» Try it:
After locating the line that holds "[00:00:06.30 to 00:00:07.20]", copy that line and all that follow it word for word through the end of the data, with no pictures.

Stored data
^^^^^^^^

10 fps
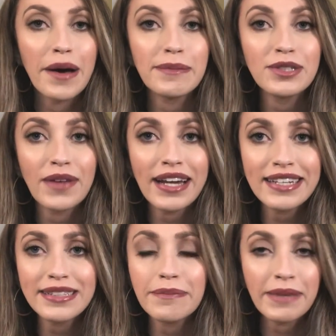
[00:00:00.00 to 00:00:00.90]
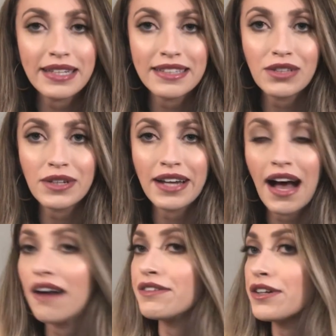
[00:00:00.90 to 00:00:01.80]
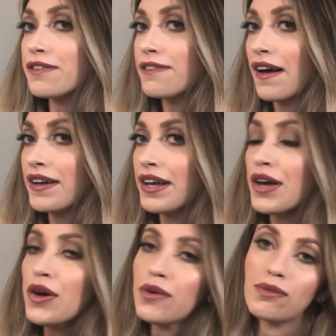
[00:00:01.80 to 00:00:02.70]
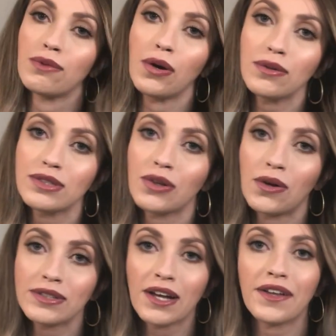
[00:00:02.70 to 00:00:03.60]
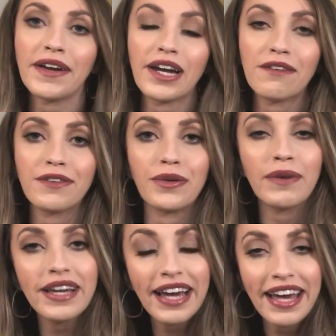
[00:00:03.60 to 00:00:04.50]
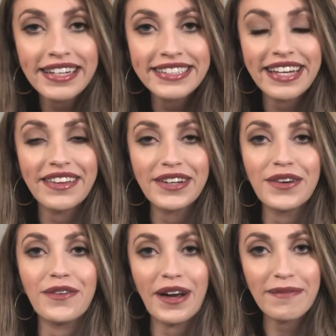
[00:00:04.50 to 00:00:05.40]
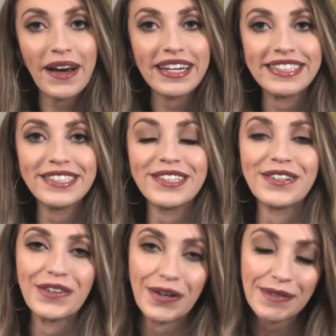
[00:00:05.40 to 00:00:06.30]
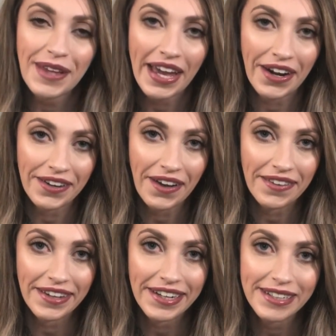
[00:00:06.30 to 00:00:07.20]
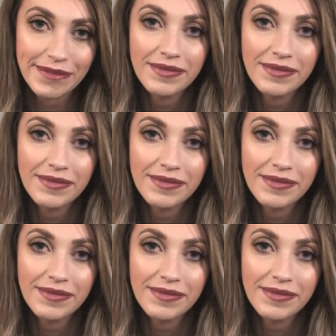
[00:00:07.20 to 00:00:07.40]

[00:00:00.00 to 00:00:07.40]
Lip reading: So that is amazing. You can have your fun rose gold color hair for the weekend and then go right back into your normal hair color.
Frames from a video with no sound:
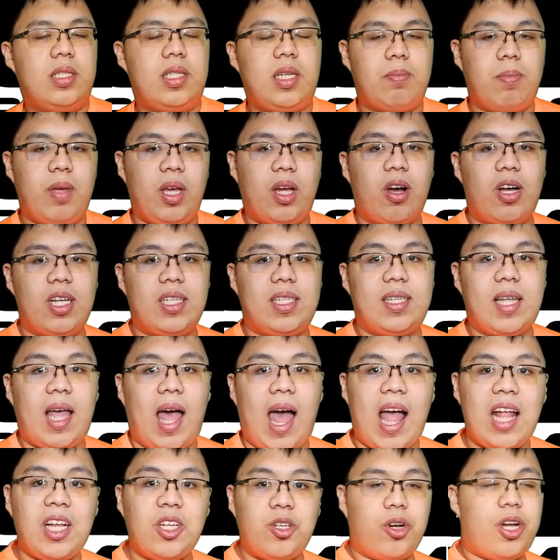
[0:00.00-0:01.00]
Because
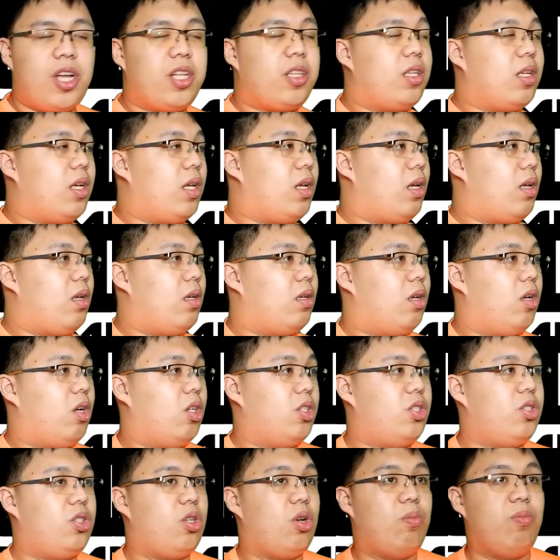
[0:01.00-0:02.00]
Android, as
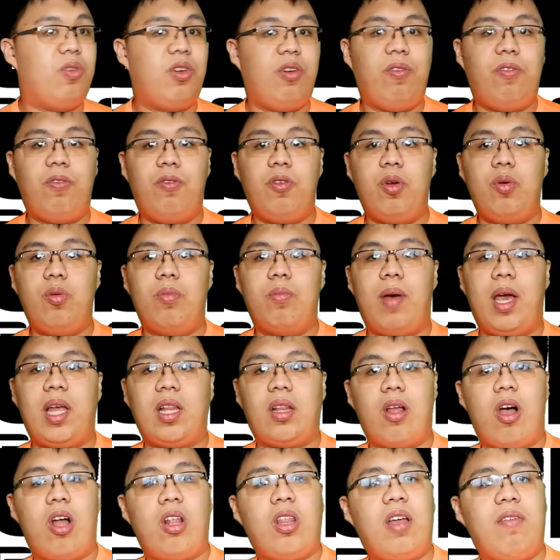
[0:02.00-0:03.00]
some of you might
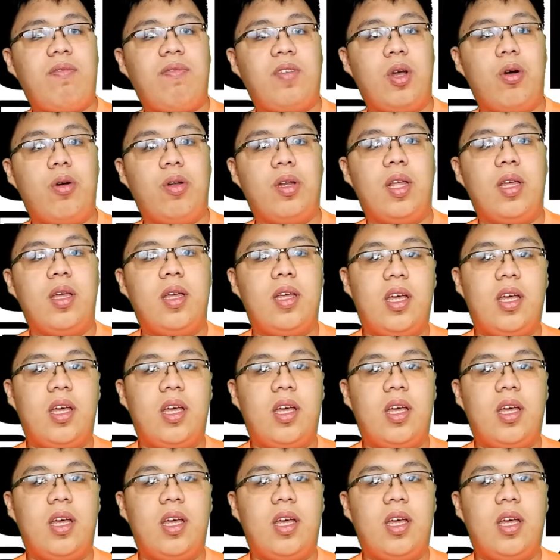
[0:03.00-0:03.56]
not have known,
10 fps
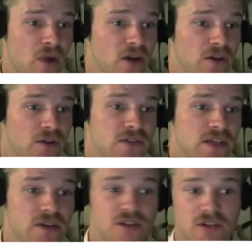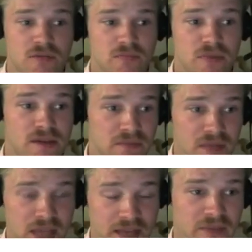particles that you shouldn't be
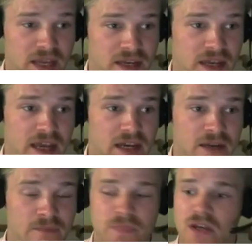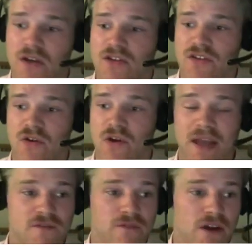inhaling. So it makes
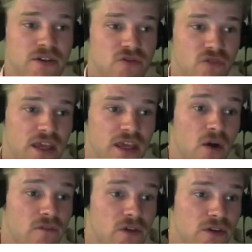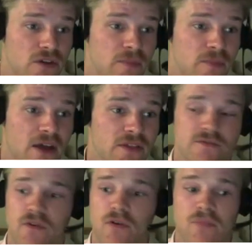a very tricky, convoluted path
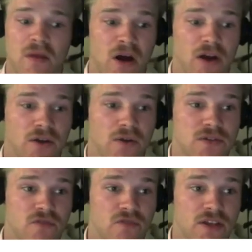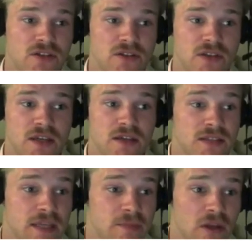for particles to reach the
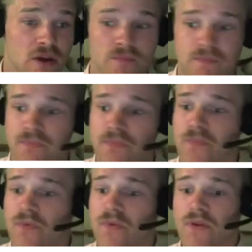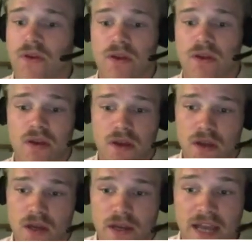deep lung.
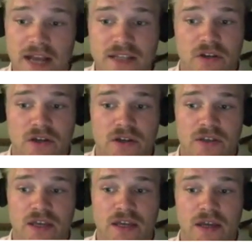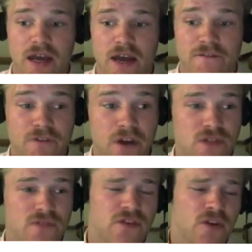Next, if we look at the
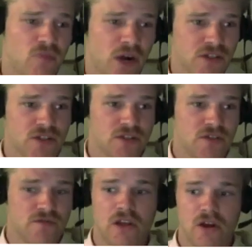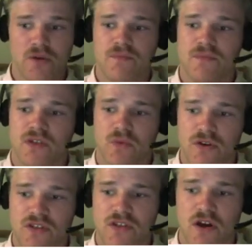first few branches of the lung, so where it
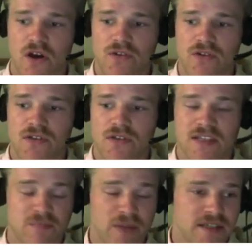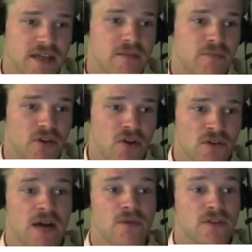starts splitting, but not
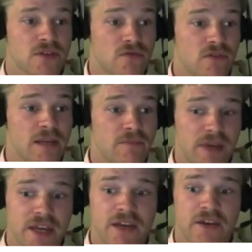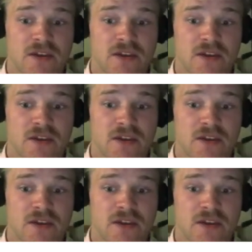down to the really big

^^^^^^^^

» Response to the task:
[00:00:06.30 to 00:00:07.20]
[00:00:07.20 to 00:00:07.40]

[00:00:00.00 to 00:00:07.40]
Lip reading: So that is amazing. You can have your fun rose gold color hair for the weekend and then go right back into your normal hair color.
Frames from a video with no sound:
[0:00.00-0:01.00]
Because
[0:01.00-0:02.00]
Android, as
[0:02.00-0:03.00]
some of you might
[0:03.00-0:03.56]
not have known,
10 fps
particles that you shouldn't be
inhaling. So it makes
a very tricky, convoluted path
for particles to reach the
deep lung.
Next, if we look at the
first few branches of the lung, so where it
starts splitting, but not
down to the really big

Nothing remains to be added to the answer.